TRY IT: Beginning with the line containing "[0:02.00-0:03.00]", transcribe every line exactly down to the last one in the records below, and drop the pictures.

....................

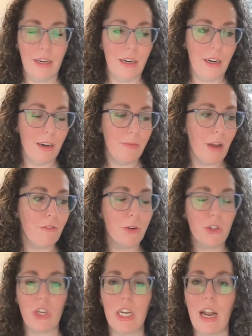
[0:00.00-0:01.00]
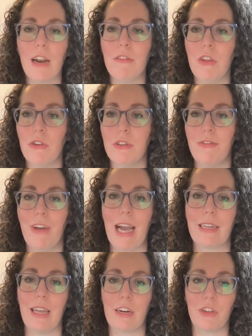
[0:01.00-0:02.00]
Unfortunately, none of those
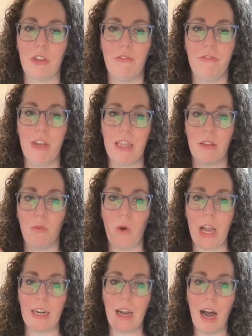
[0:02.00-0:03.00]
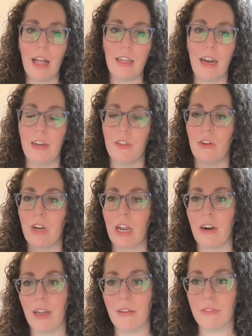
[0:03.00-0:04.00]
facts actually fit the white colonizer
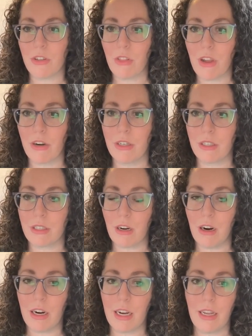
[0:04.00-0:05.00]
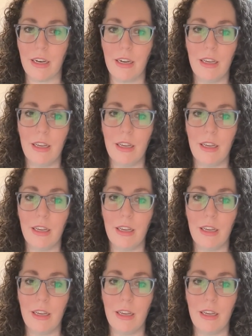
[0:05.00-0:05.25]
narrative, so they're discarded.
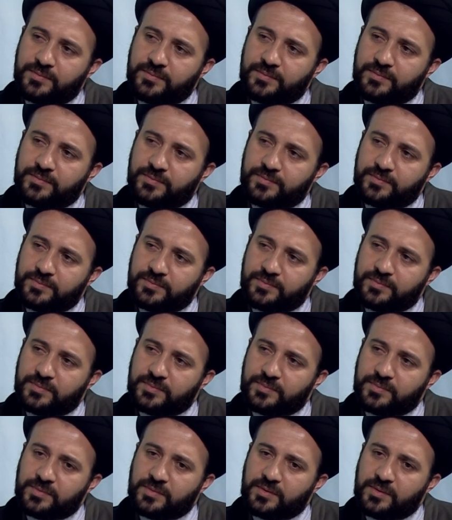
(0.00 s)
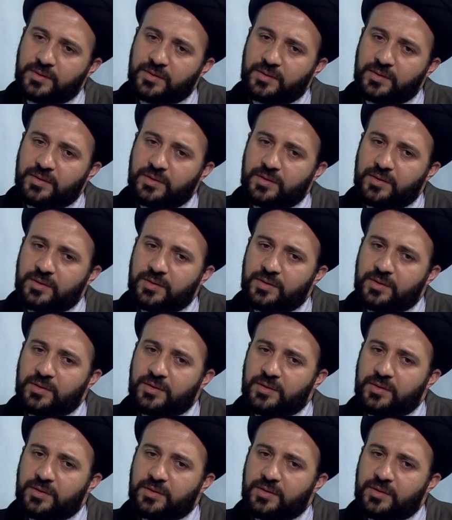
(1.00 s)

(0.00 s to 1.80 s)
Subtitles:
(no one is talking)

....................

EXERCISE RESPONSE:
[0:02.00-0:03.00]
[0:03.00-0:04.00]
facts actually fit the white colonizer
[0:04.00-0:05.00]
[0:05.00-0:05.25]
narrative, so they're discarded.
(0.00 s)
(1.00 s)

(0.00 s to 1.80 s)
Subtitles:
(no one is talking)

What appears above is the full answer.